WHAT THE TASK REQUIRES:
Omit each picture as you copy the entries exactly.

SUPPLIED MATERIAL:
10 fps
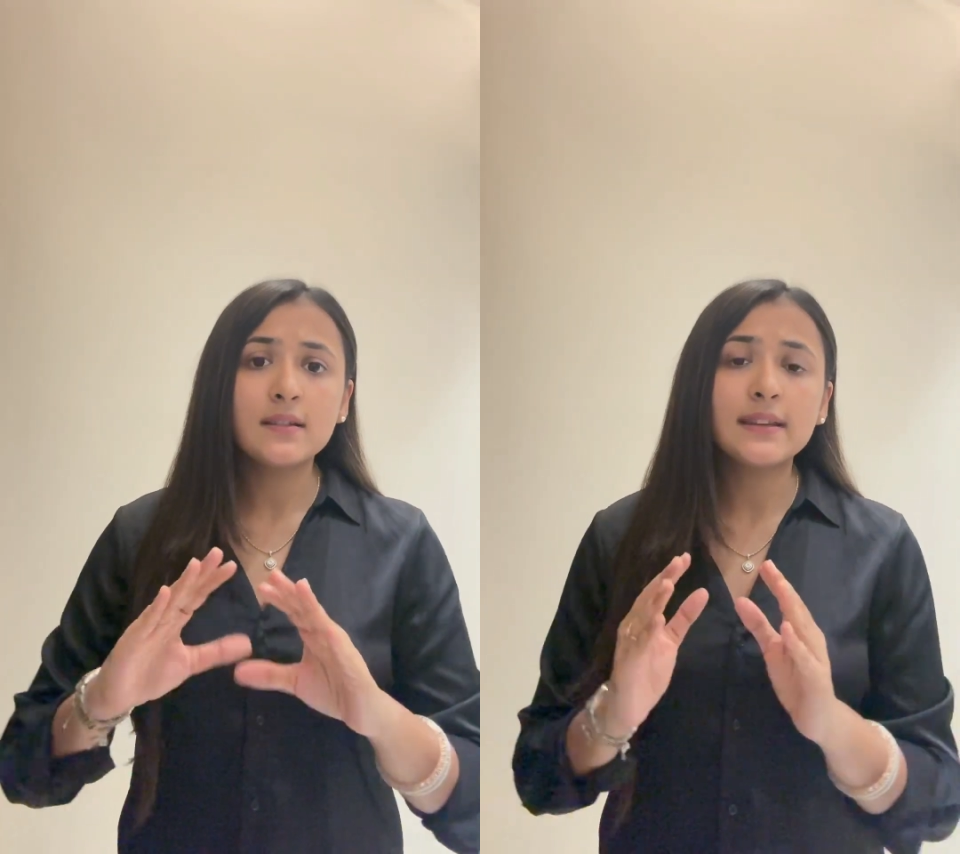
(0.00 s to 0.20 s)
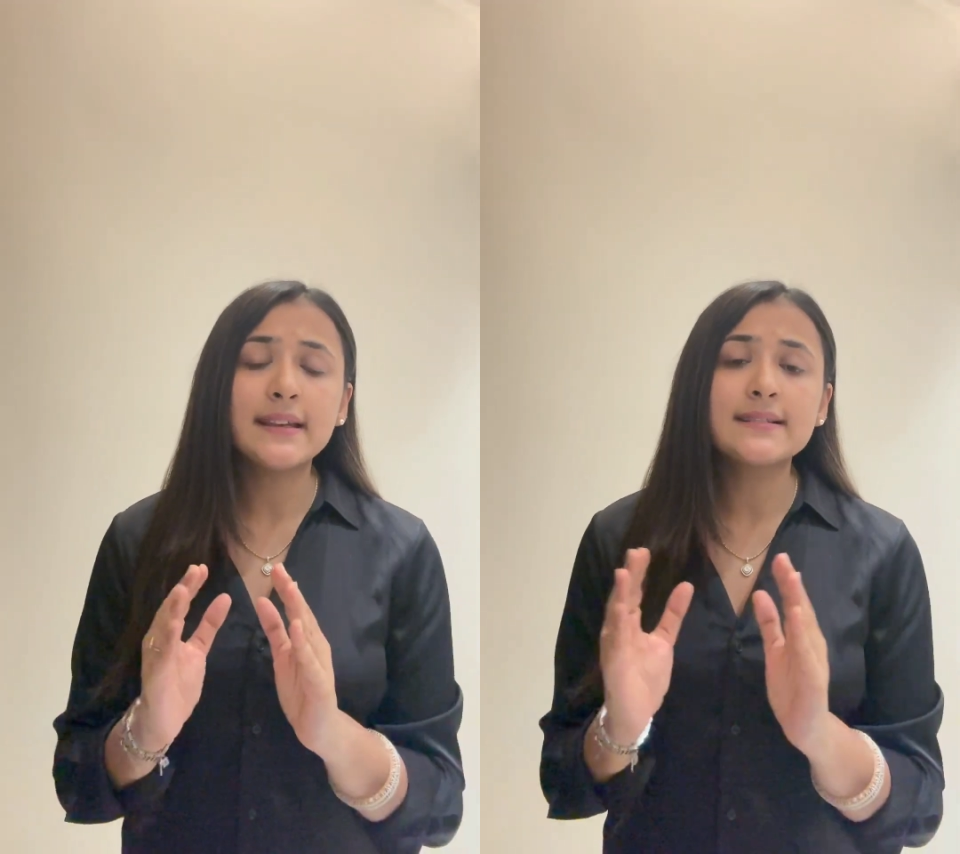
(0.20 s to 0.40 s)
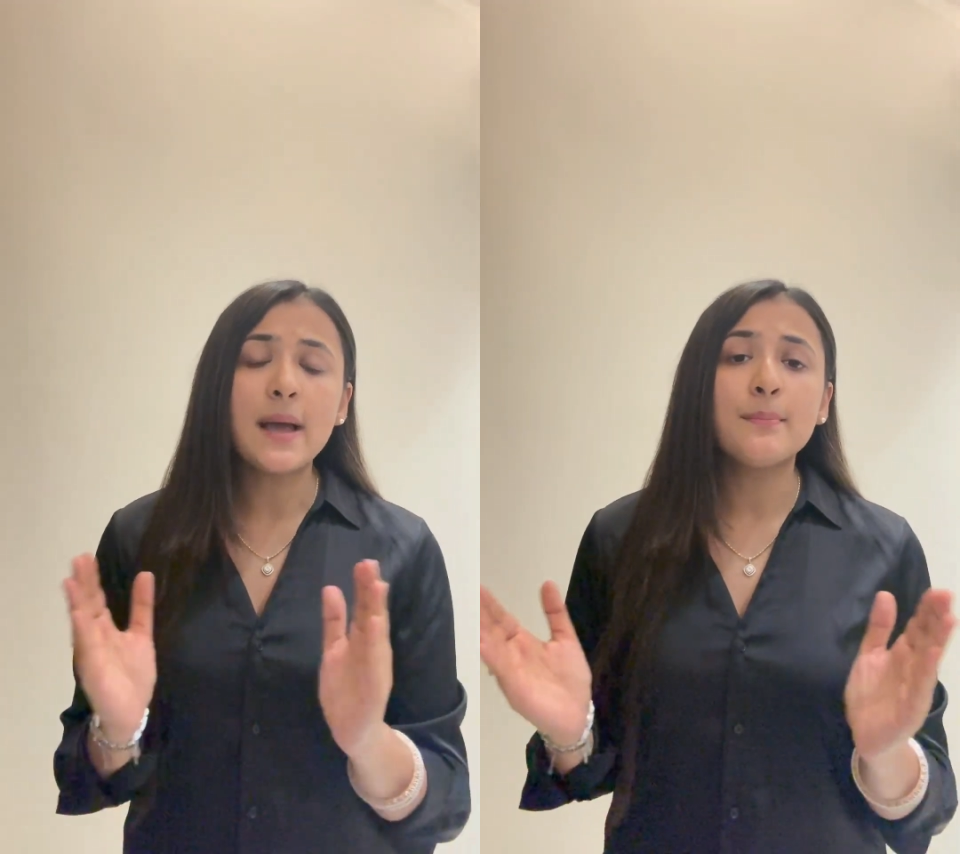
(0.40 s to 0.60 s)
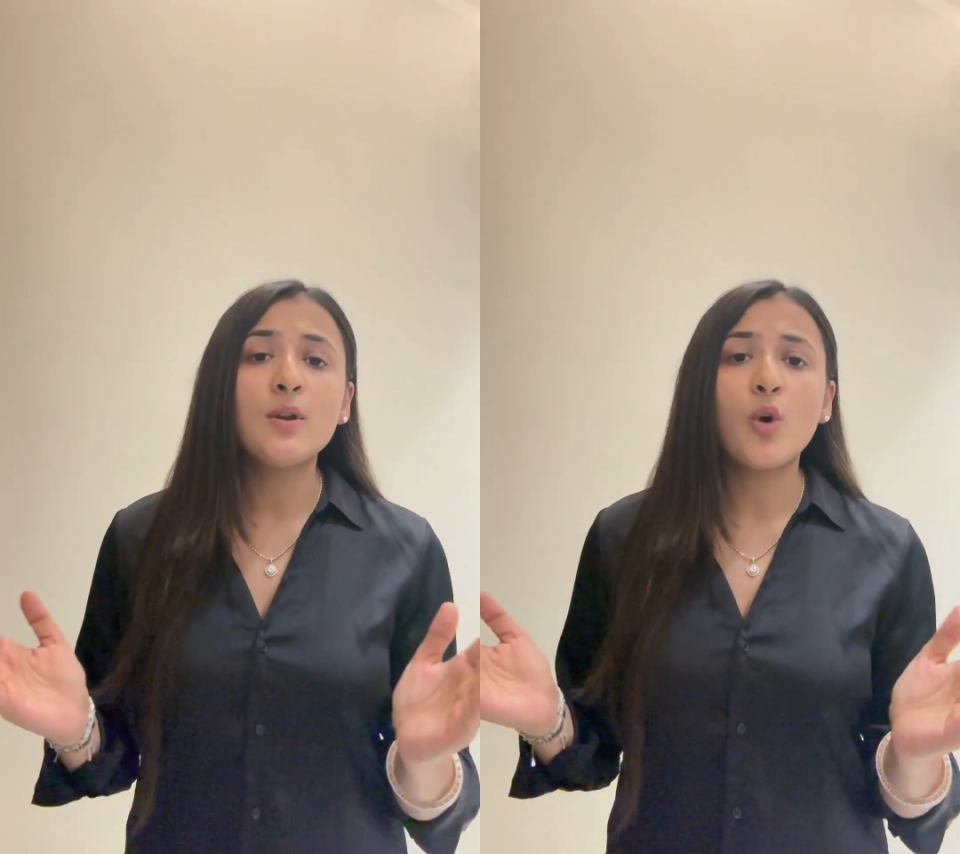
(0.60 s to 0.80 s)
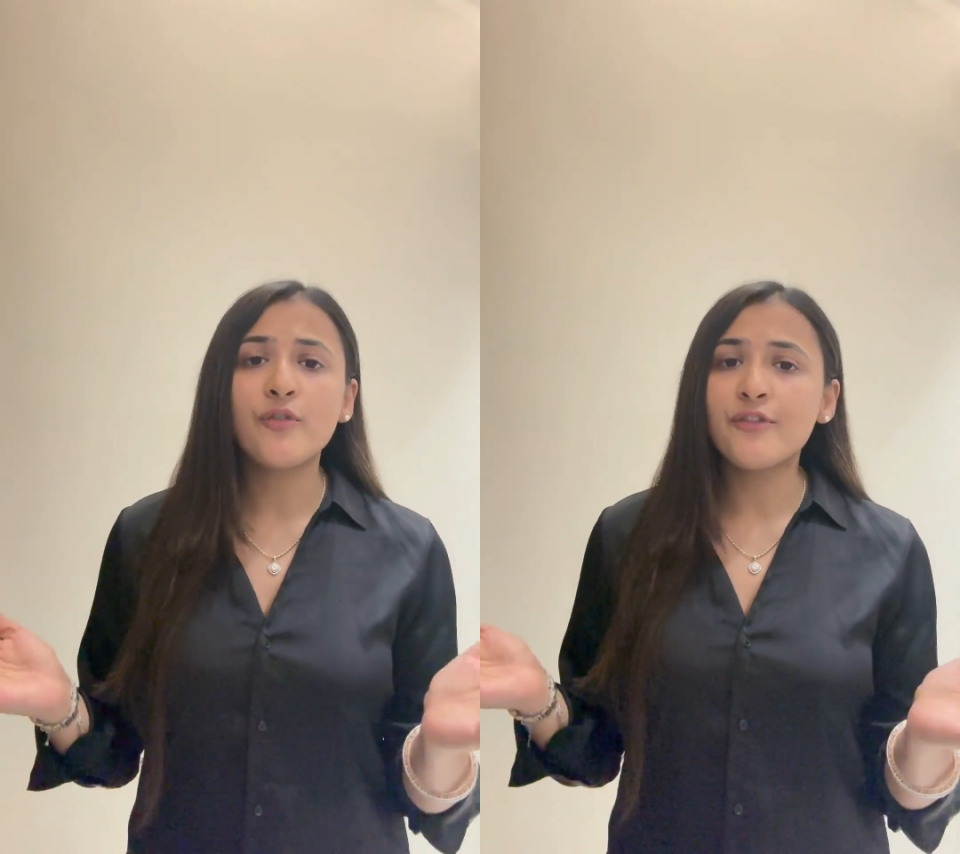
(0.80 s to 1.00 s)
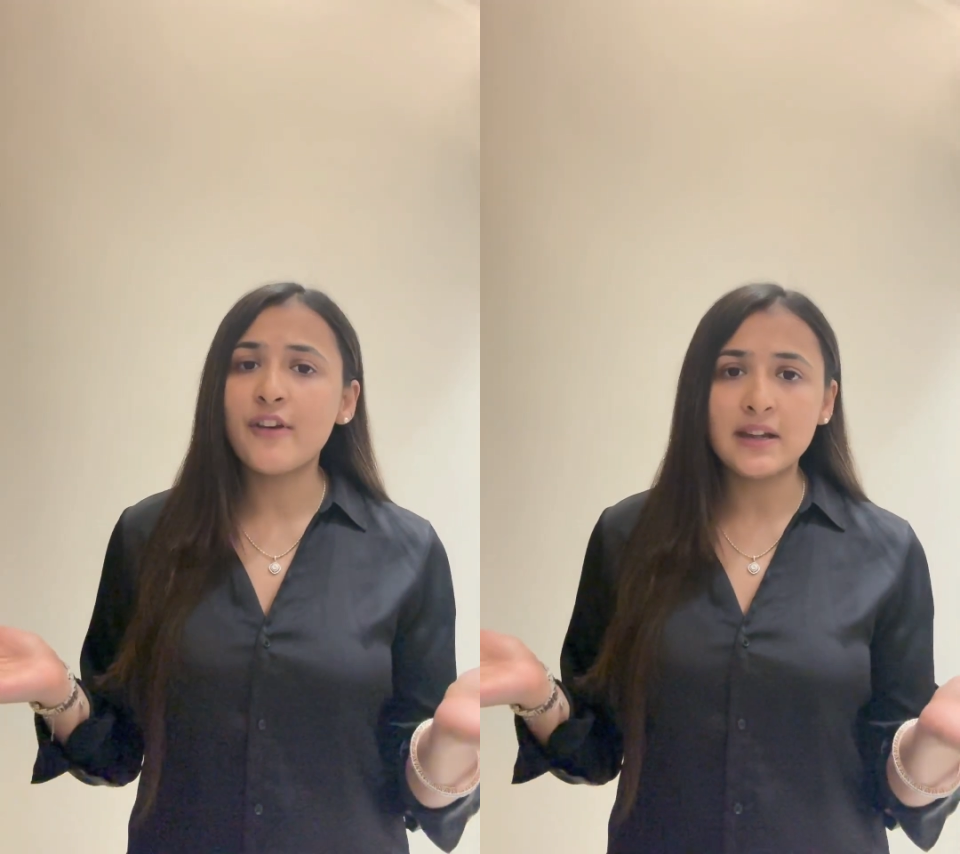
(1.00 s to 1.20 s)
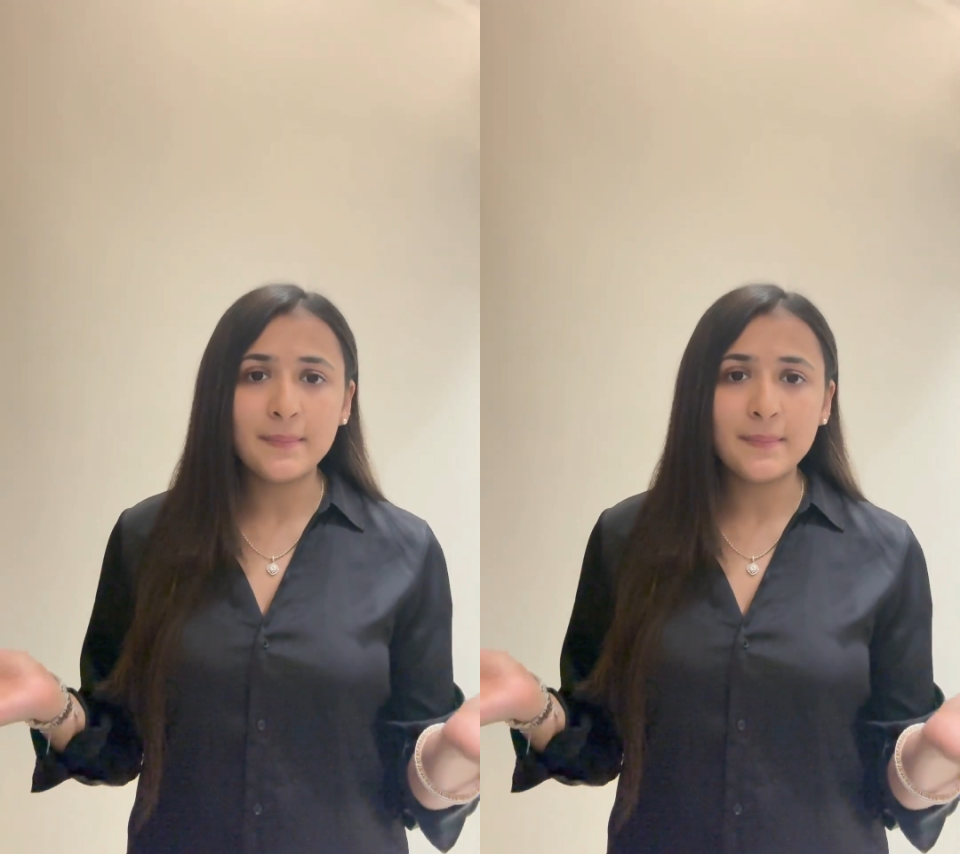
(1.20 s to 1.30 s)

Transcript: the example of a very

FINISHED EXERCISE:
10 fps
(0.00 s to 0.20 s)
(0.20 s to 0.40 s)
(0.40 s to 0.60 s)
(0.60 s to 0.80 s)
(0.80 s to 1.00 s)
(1.00 s to 1.20 s)
(1.20 s to 1.30 s)

Transcript: the example of a very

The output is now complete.